WORK ORDER: Omit every picture and write out the rest of the records exactly.
(DATA)
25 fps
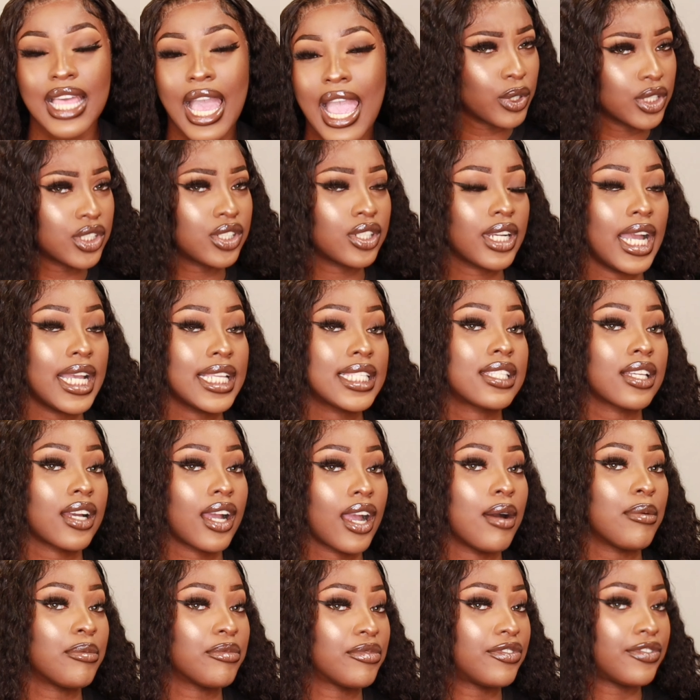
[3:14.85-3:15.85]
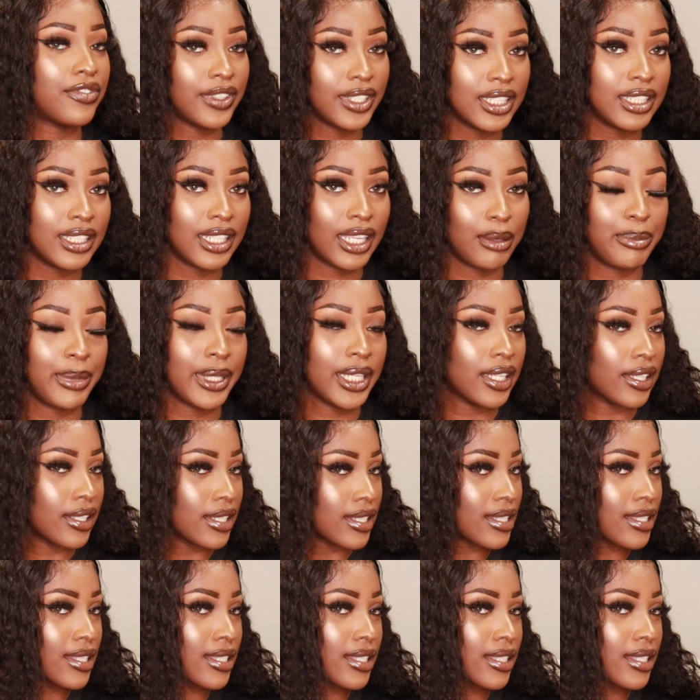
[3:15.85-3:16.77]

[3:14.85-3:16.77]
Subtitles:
I want you guys to come feel it because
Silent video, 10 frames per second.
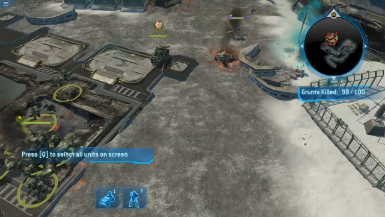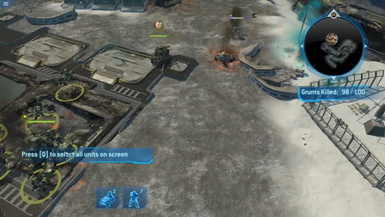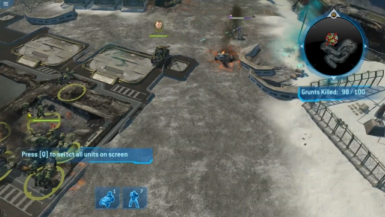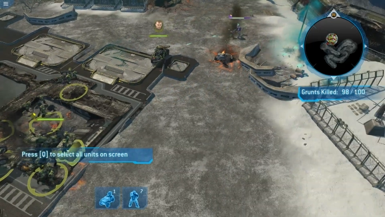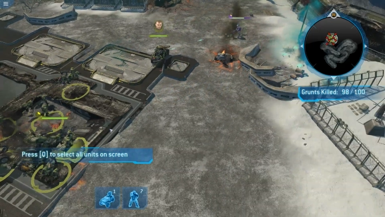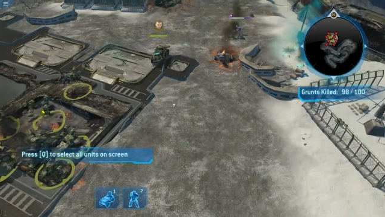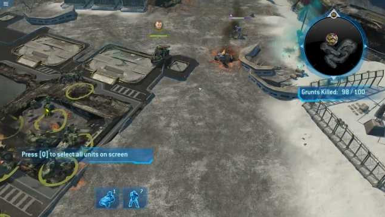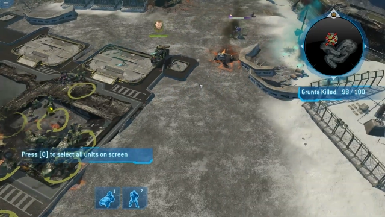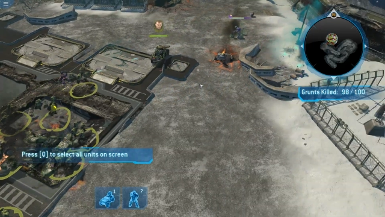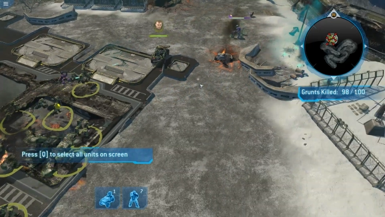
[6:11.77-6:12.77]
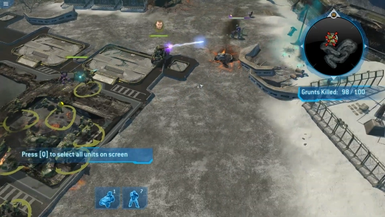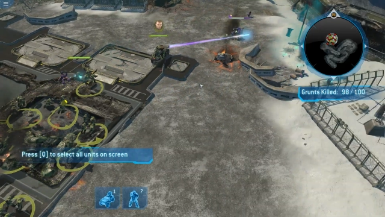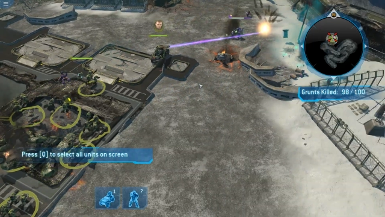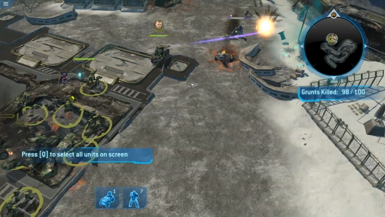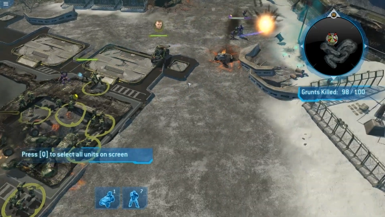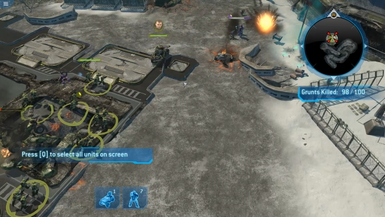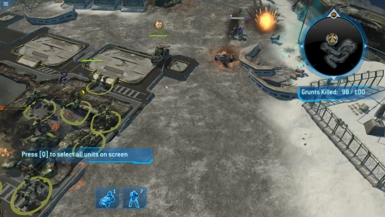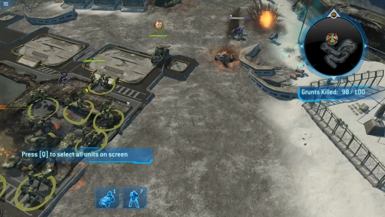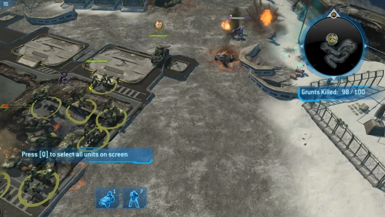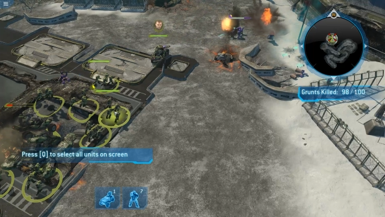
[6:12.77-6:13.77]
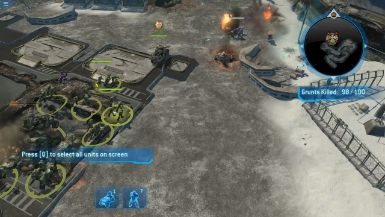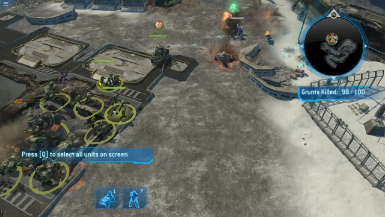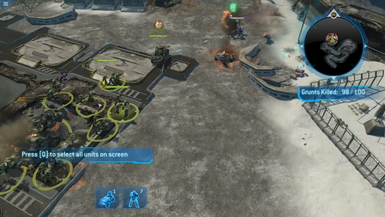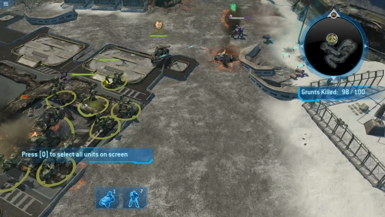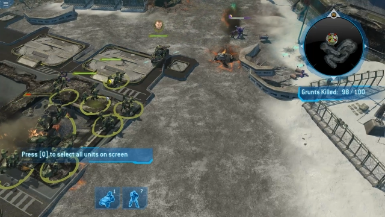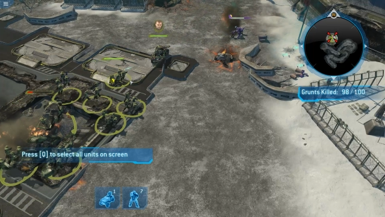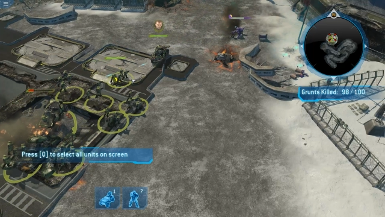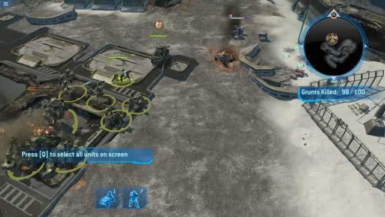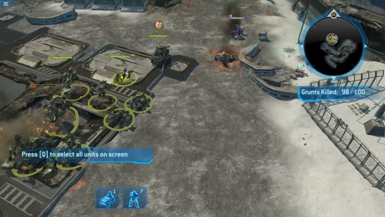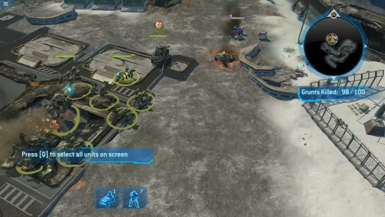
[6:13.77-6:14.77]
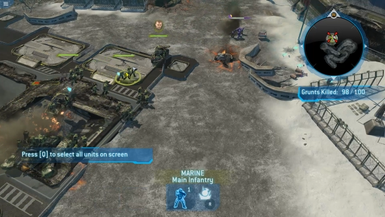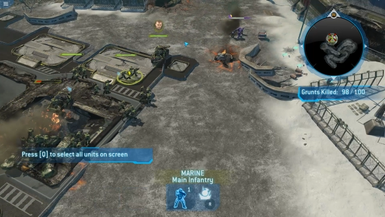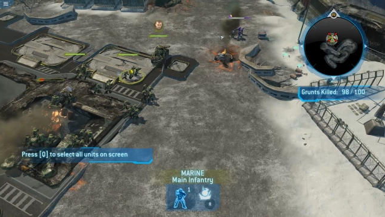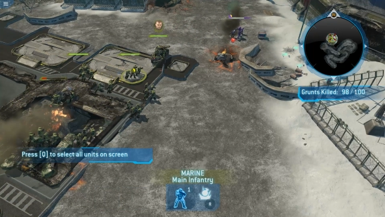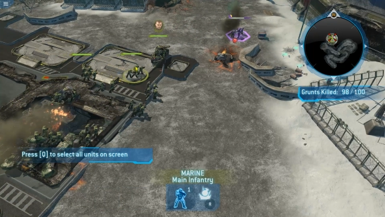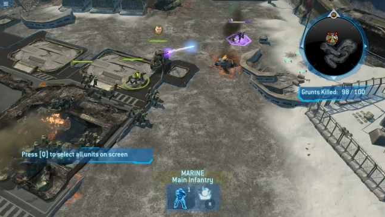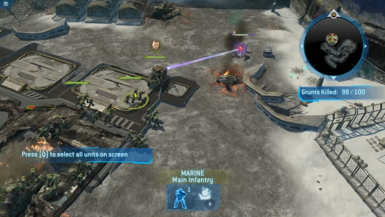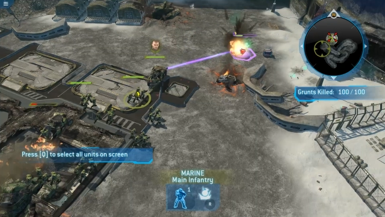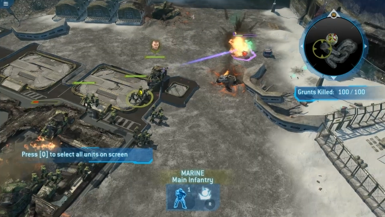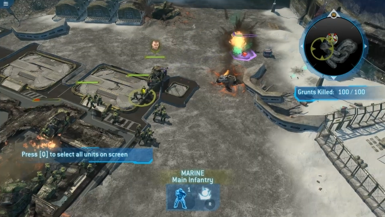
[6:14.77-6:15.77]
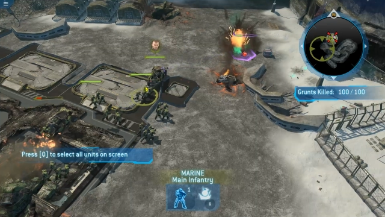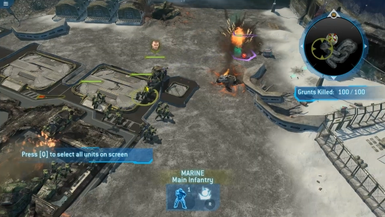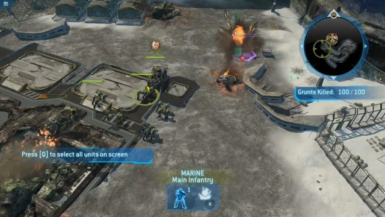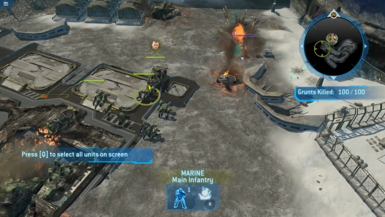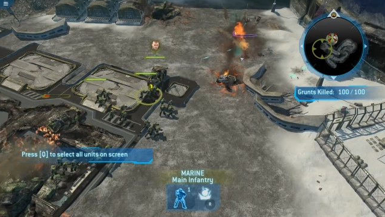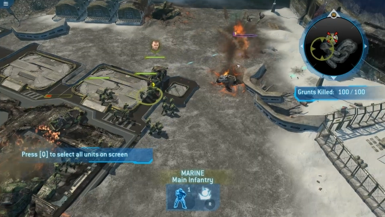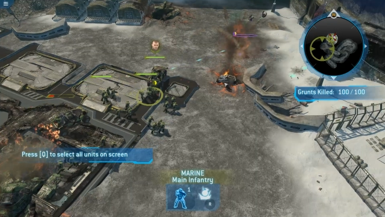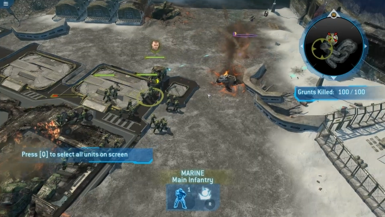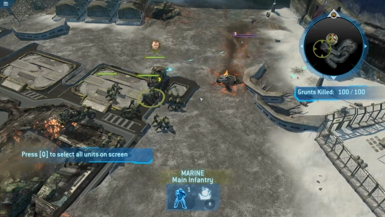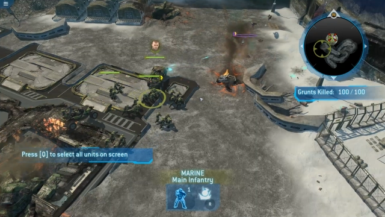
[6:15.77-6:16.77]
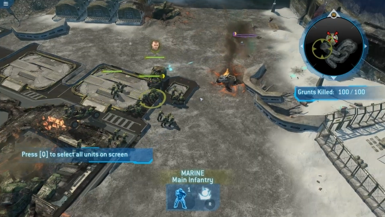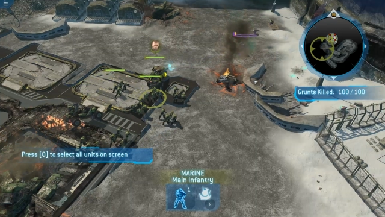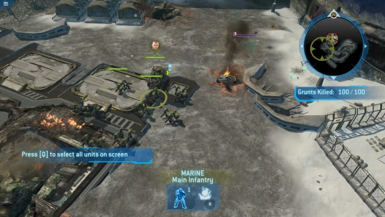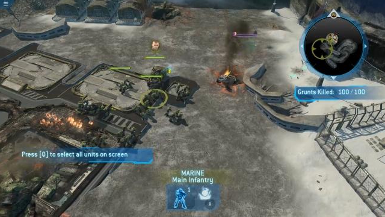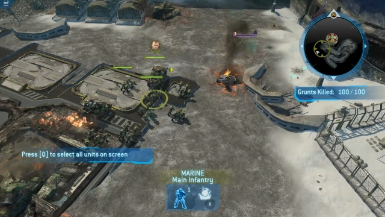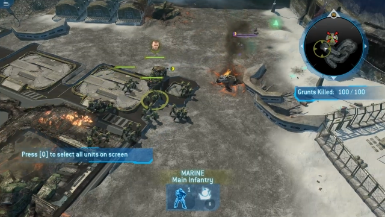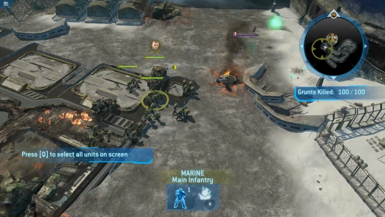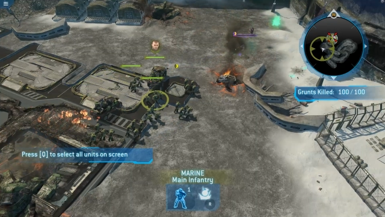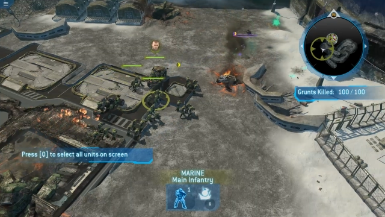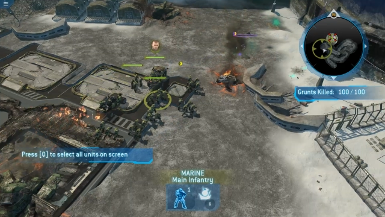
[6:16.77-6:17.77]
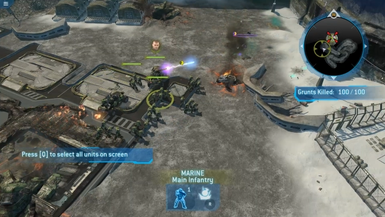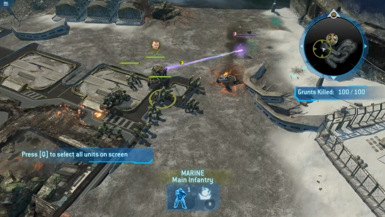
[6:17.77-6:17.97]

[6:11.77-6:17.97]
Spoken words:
[unreadable: no face in view]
(End DATA)
REPLY:
25 fps
[3:14.85-3:15.85]
[3:15.85-3:16.77]

[3:14.85-3:16.77]
Subtitles:
I want you guys to come feel it because
Silent video, 10 frames per second.
[6:11.77-6:12.77]
[6:12.77-6:13.77]
[6:13.77-6:14.77]
[6:14.77-6:15.77]
[6:15.77-6:16.77]
[6:16.77-6:17.77]
[6:17.77-6:17.97]

[6:11.77-6:17.97]
Spoken words:
[unreadable: no face in view]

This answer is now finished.